* _INFORMATION SHOWN_
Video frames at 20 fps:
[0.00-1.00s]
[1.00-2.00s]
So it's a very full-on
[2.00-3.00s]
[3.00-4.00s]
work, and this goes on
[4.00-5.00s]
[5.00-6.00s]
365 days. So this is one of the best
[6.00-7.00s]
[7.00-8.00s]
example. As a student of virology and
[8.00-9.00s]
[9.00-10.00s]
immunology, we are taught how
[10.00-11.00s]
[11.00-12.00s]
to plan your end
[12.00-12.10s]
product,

* * *

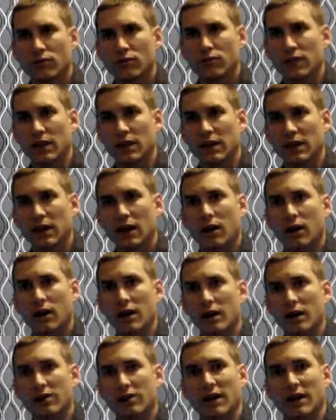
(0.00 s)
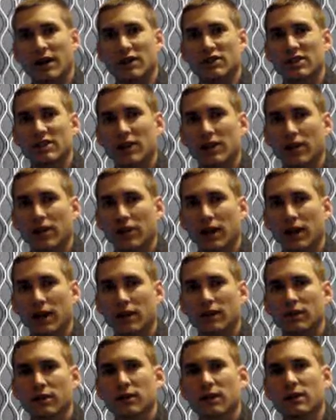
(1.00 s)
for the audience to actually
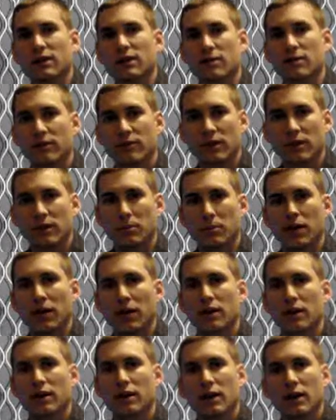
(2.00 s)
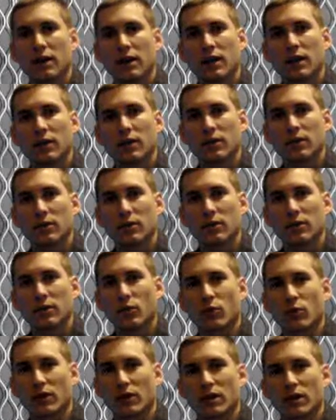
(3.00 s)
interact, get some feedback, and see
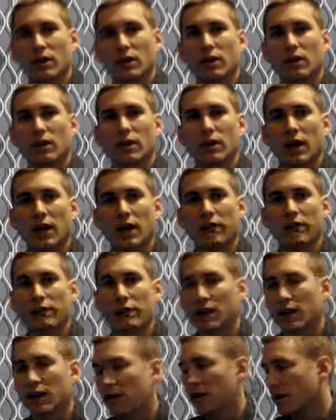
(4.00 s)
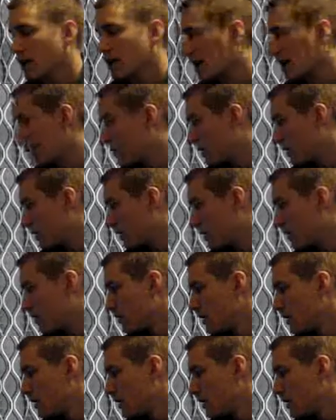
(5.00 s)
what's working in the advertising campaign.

* _ABOUT THIS TASK_
After locating the line holding "Video frames at" above, output exactly that line and every line after it through the line holding "[8.00-9.00s]". Include nothing else.

* _SOLVED EXERCISE_
Video frames at 20 fps:
[0.00-1.00s]
[1.00-2.00s]
So it's a very full-on
[2.00-3.00s]
[3.00-4.00s]
work, and this goes on
[4.00-5.00s]
[5.00-6.00s]
365 days. So this is one of the best
[6.00-7.00s]
[7.00-8.00s]
example. As a student of virology and
[8.00-9.00s]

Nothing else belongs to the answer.